Newman has government health insurance that covers his treatment and the cost of the numerous psychiatric drugs he needs. But if the clinic closes, he worries about trying to find a physician in the community who will treat him. And he worries about people like him who don't have other options for care.
Law enforcement is also paying close attention.
"I'm extremely concerned for the welfare of the community, for people with mental illness and for my officers," said San Jose police officer Greg Sancier, with the department's crisis management team.
Just two months ago, Sancier noted, officers shot and killed a man who was armed with two butcher knives. The man was schizophrenic.
"Those officers and their lives will probably never be the same," Sancier said. "Certainly the family will never be the same."
Santa Clara County for years has been a leader in providing mental health and health care services above and beyond what the law requires. But Humphreys, of Stanford, said counties in crisis mode invariably cut back on mental health. Even in medical circles, he noted, "mental health has always been the least respected."

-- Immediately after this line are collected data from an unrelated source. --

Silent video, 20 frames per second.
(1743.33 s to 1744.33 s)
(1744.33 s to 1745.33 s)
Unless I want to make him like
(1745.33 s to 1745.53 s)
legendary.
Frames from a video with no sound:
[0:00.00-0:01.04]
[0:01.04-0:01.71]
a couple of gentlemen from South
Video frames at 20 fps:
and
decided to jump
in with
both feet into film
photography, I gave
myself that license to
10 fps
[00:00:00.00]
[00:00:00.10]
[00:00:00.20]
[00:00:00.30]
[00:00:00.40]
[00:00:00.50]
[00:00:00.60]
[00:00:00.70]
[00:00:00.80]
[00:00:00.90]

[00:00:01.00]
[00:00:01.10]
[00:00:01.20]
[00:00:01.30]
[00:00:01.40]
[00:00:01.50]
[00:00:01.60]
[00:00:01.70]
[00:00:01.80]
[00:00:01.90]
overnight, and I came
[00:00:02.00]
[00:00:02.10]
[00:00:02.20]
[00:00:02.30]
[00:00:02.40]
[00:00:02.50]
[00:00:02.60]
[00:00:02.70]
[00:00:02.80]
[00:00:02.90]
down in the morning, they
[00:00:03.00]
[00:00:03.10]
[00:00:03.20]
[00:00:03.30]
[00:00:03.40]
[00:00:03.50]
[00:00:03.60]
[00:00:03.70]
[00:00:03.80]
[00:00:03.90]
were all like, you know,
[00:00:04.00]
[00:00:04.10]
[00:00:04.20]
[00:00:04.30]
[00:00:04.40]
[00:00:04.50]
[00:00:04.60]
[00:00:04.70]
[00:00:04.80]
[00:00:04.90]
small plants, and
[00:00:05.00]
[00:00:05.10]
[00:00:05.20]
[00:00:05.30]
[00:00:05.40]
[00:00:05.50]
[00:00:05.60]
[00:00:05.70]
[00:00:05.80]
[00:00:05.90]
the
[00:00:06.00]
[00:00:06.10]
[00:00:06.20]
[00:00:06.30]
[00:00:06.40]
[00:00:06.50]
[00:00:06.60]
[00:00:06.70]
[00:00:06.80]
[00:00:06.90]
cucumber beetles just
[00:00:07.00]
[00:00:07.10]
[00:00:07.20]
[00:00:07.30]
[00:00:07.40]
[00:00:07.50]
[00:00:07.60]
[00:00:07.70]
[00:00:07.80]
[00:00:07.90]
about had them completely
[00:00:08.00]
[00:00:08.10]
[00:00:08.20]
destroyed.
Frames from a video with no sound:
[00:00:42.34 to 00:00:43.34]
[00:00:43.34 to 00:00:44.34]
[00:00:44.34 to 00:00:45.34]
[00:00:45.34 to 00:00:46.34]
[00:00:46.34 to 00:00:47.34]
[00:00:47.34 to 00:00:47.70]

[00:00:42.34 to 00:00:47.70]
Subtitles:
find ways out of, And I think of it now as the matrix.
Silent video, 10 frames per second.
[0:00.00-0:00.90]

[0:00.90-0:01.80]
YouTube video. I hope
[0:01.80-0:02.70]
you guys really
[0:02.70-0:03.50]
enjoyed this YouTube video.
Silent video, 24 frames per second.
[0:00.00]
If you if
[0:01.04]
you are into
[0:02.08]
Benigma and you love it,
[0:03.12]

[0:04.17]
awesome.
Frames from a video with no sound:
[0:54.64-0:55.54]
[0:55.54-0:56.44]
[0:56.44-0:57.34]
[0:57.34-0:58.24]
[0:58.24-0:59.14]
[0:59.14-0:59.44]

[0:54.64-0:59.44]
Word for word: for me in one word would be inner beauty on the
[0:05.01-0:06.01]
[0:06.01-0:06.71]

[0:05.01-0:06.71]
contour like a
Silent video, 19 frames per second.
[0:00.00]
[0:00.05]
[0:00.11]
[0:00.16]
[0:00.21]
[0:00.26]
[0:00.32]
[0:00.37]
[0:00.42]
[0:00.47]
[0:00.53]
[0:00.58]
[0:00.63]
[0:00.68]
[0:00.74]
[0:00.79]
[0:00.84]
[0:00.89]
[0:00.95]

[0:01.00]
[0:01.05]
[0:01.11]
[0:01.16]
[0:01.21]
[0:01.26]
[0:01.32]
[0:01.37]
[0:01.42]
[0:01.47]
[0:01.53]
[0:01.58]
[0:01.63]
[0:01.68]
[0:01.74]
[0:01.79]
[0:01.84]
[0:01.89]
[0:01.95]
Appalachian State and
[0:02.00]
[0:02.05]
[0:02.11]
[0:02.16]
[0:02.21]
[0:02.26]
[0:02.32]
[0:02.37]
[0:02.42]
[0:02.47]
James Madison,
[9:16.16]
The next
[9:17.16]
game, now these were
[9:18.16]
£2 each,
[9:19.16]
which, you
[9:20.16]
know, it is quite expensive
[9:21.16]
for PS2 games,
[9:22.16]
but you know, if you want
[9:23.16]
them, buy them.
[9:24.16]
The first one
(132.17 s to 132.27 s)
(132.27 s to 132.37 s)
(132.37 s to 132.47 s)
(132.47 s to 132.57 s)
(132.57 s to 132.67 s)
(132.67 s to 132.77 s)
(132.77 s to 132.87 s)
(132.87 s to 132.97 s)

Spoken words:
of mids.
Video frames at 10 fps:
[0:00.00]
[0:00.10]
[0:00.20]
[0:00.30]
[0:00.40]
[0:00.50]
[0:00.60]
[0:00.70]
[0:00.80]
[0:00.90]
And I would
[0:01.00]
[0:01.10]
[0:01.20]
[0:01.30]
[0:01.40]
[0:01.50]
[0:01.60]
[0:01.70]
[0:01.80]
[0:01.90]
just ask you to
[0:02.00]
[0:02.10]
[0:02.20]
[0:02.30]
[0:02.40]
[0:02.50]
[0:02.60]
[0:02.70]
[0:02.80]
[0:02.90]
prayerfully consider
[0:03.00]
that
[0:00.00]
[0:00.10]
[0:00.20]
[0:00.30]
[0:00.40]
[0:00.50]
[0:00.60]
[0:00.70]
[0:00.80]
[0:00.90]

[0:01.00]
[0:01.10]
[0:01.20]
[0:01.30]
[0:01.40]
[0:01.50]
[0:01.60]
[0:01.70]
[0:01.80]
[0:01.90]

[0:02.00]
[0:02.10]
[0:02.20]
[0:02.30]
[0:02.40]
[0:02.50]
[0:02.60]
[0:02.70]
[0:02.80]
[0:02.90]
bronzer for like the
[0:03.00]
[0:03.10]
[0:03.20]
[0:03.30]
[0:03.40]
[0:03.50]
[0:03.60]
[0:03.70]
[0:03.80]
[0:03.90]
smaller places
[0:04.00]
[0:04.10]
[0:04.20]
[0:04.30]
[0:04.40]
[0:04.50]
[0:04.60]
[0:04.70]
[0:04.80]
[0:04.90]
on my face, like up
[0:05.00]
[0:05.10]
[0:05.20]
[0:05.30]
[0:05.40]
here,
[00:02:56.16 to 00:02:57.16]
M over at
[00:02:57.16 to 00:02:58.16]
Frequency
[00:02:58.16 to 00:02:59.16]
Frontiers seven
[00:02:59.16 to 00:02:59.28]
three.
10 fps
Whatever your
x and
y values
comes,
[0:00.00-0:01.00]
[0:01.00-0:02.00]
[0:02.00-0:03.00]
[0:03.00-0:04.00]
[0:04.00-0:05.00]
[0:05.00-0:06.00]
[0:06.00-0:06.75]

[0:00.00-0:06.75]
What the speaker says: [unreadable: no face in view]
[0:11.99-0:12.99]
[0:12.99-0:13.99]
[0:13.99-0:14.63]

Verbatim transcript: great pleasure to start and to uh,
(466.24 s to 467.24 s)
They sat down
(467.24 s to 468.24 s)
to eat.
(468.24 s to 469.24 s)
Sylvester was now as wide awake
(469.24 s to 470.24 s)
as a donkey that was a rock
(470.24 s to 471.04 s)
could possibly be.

The spotlight on mental illness was fierce last month when Seung-Hui Cho gunned down fellow classmates at Virginia Tech, killing 33 people, including himself.
For about a week, communities near and far futilely probed the killer's mind and motive. But in time, the same communities returned to daily life, to the everyday issues of police, pensions and potholes.
A Nexis search of U.S. newspapers and wires showed the words "mental health" appearing 1,627 times in the week immediately following that bloody Monday, a 77 percent increase from the week before.
By week two, "mental health" had a 26 percent drop.